_Work required_:
The records below are to be output exactly, except for their pictures.

_Source data_:
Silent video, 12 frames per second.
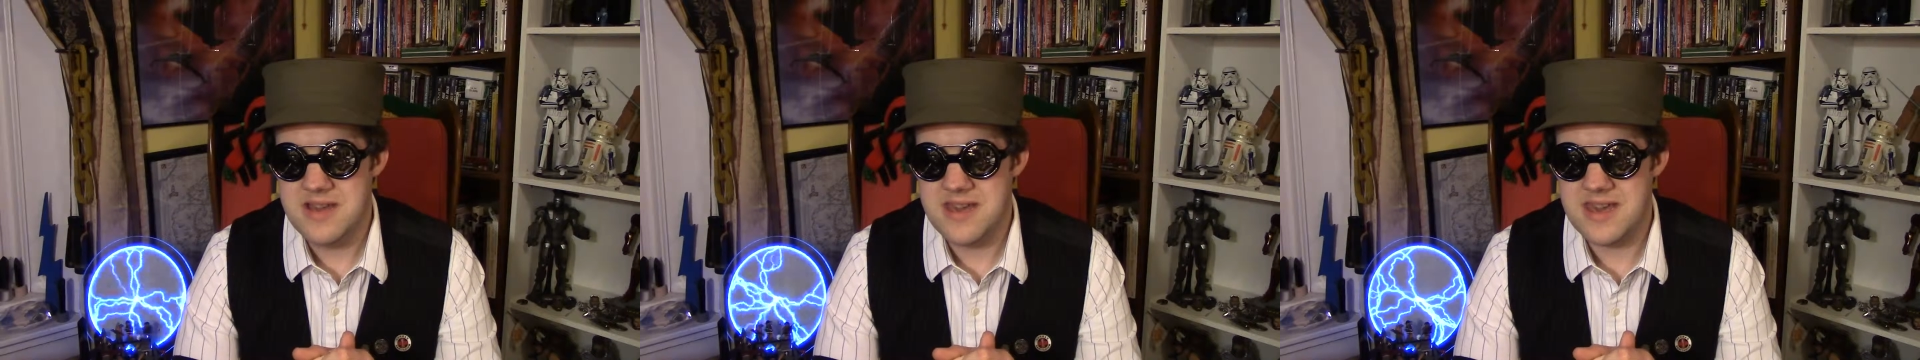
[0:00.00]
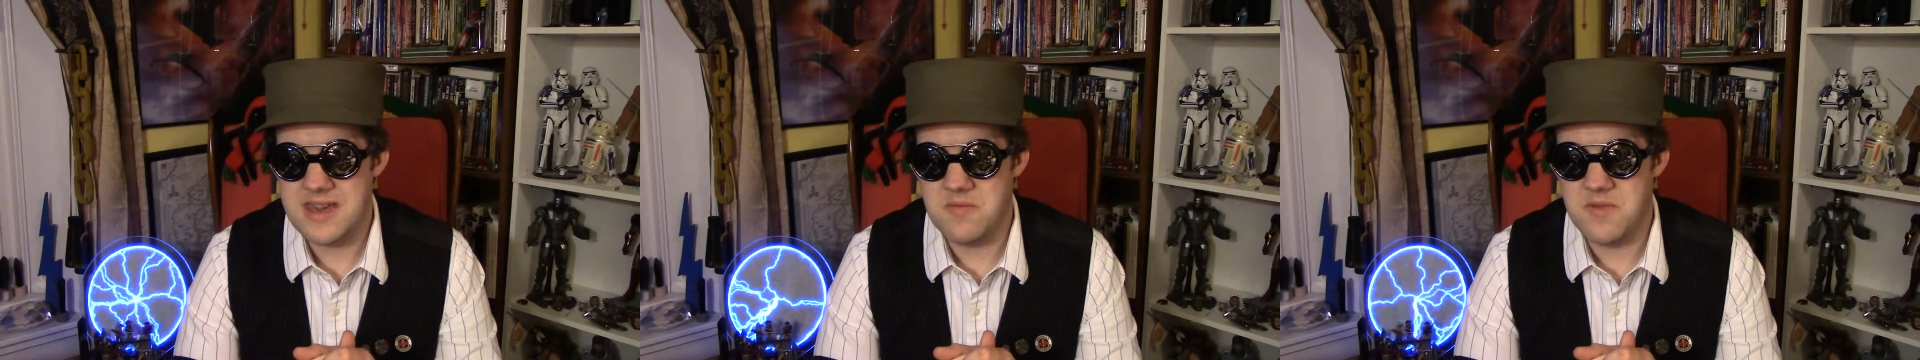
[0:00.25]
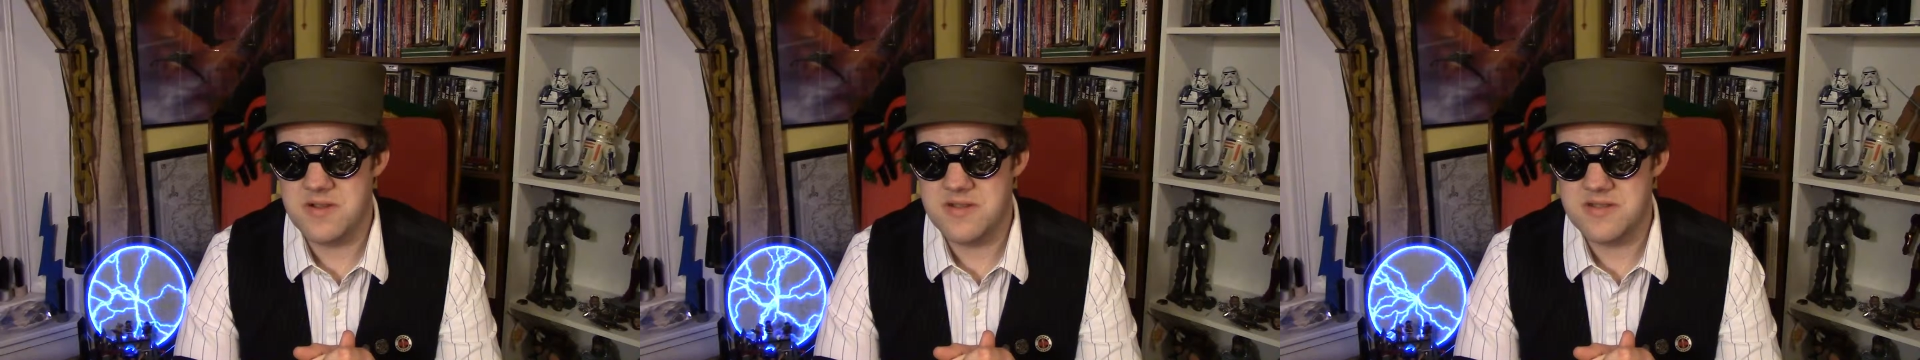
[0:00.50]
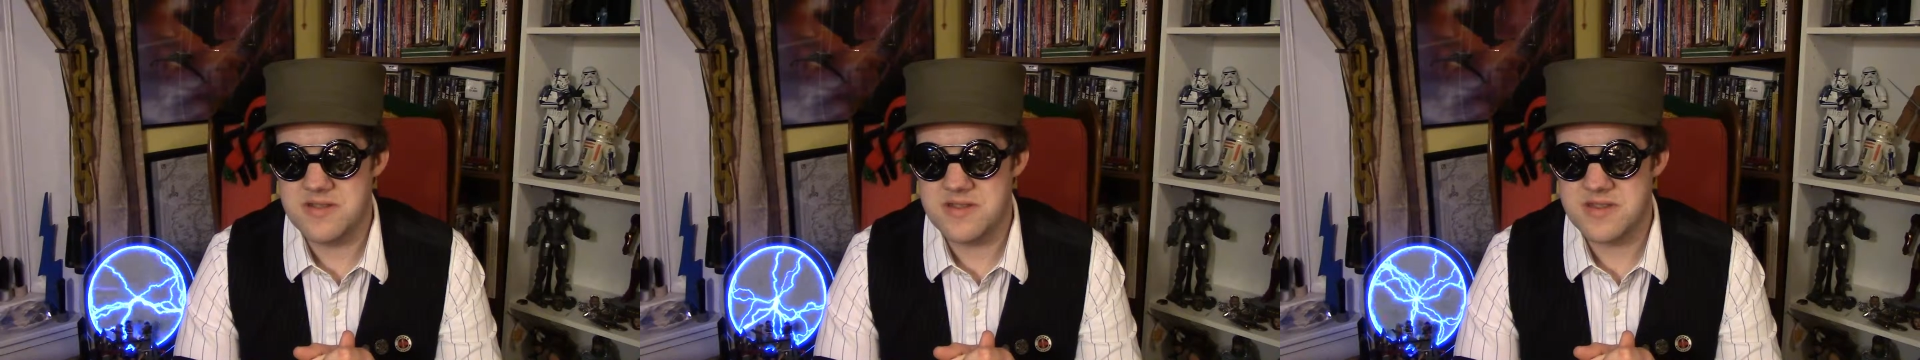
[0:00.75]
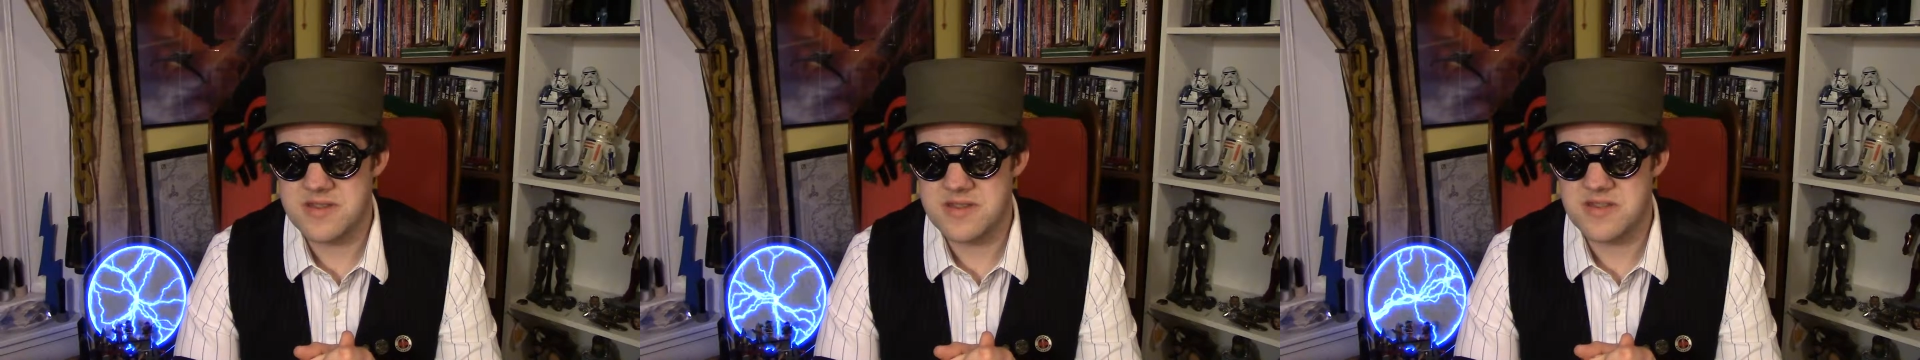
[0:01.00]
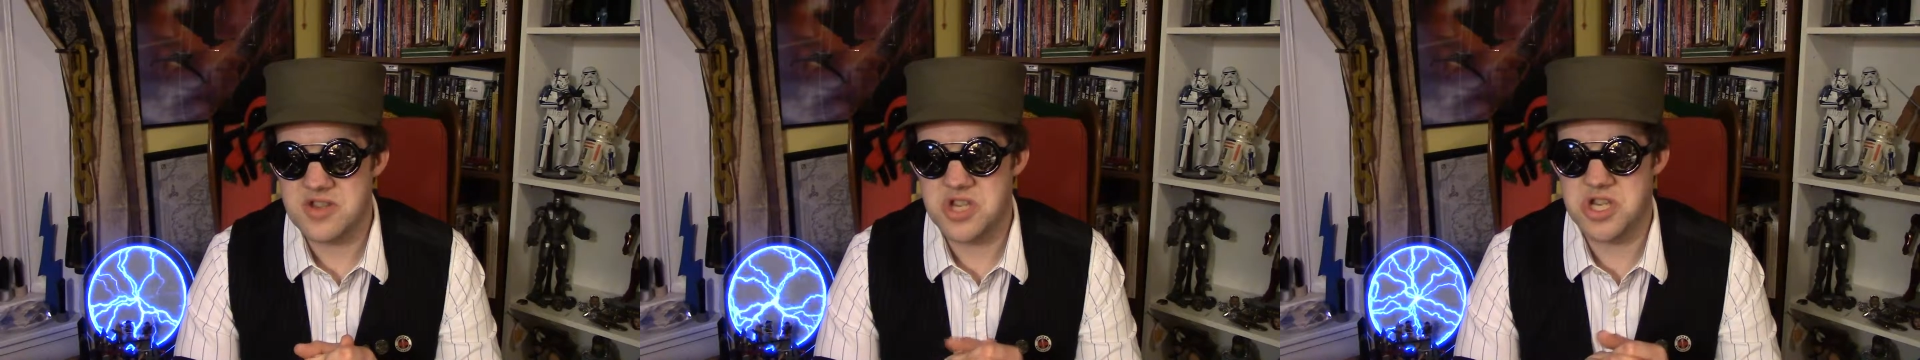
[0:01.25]
he
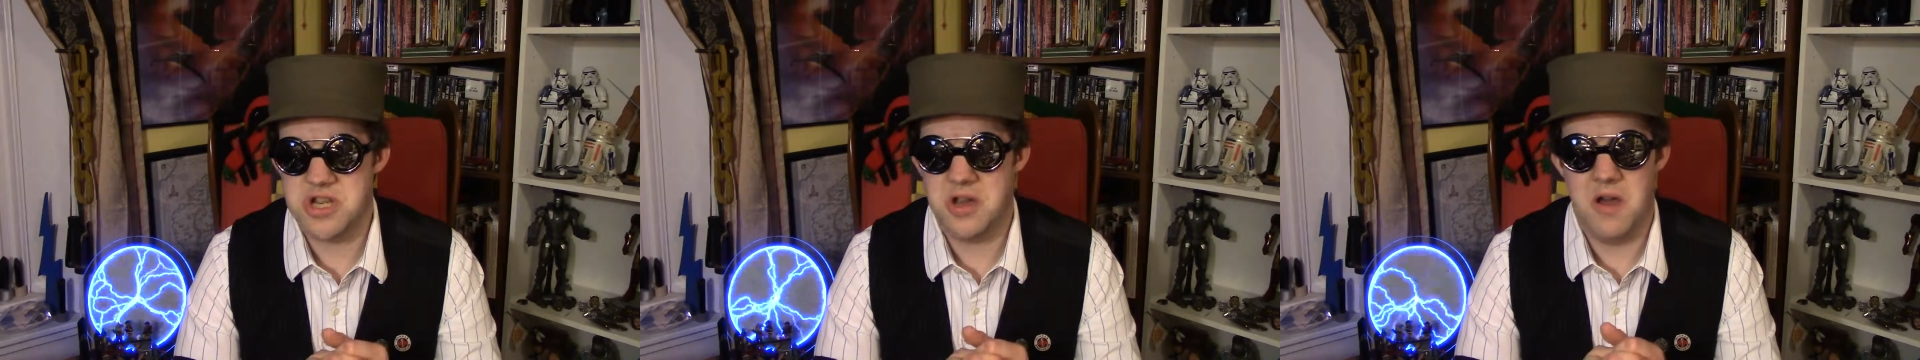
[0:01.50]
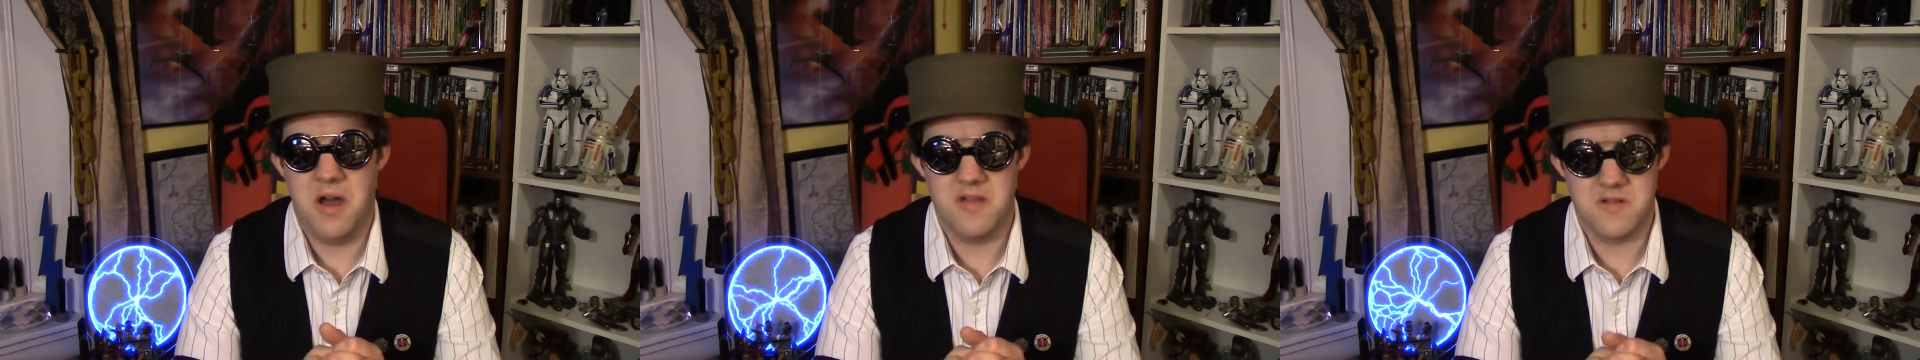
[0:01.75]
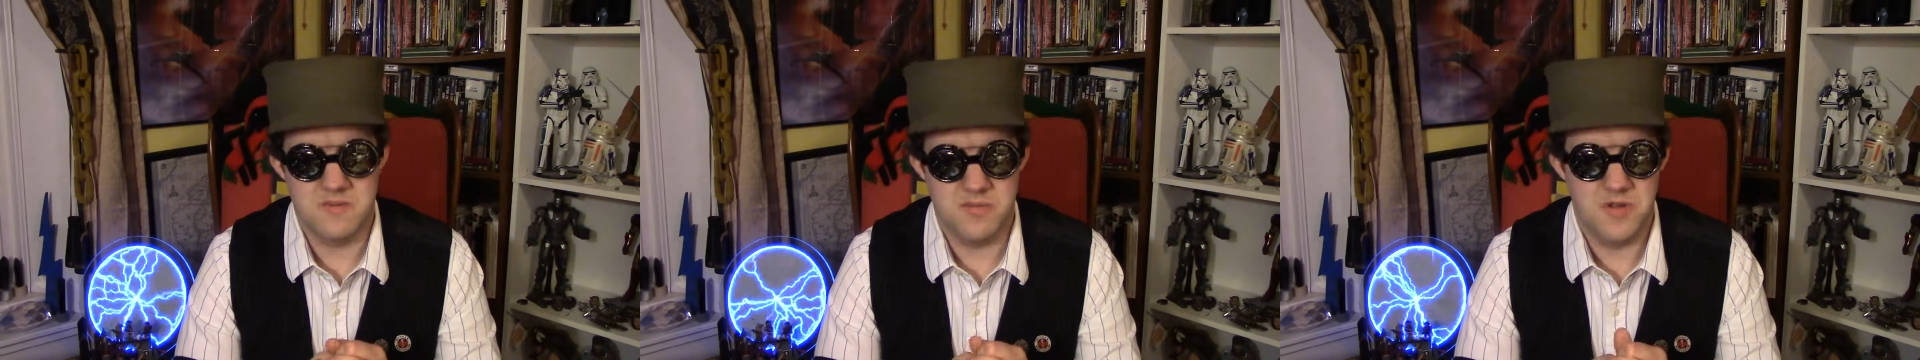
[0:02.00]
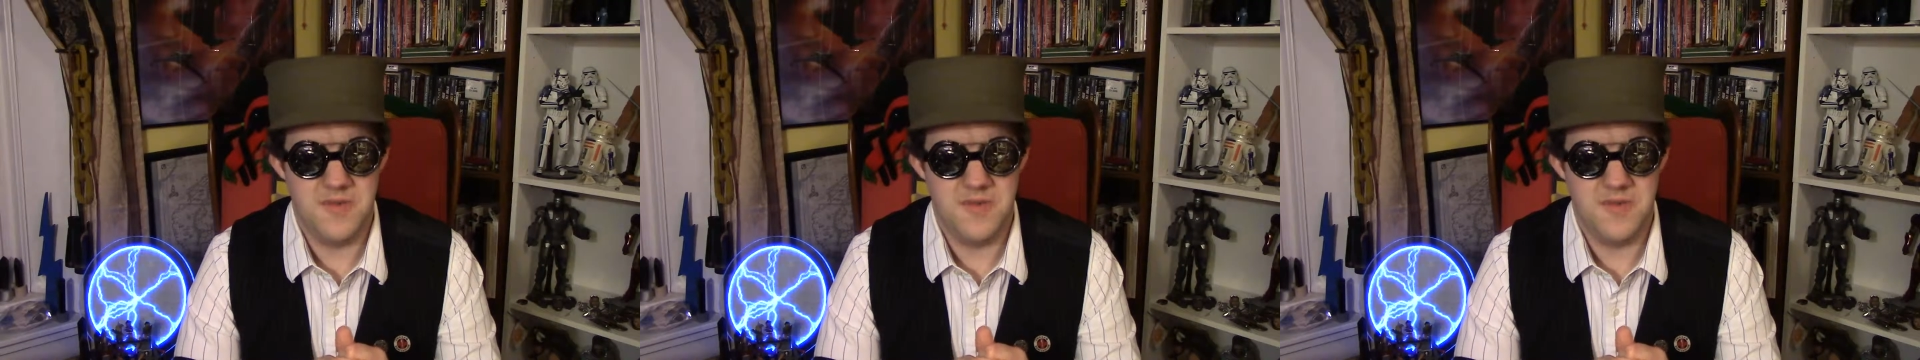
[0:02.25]
was tolerable.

_Answer to this problem_:
Silent video, 12 frames per second.
[0:00.00]
[0:00.25]
[0:00.50]
[0:00.75]
[0:01.00]
[0:01.25]
he
[0:01.50]
[0:01.75]
[0:02.00]
[0:02.25]
was tolerable.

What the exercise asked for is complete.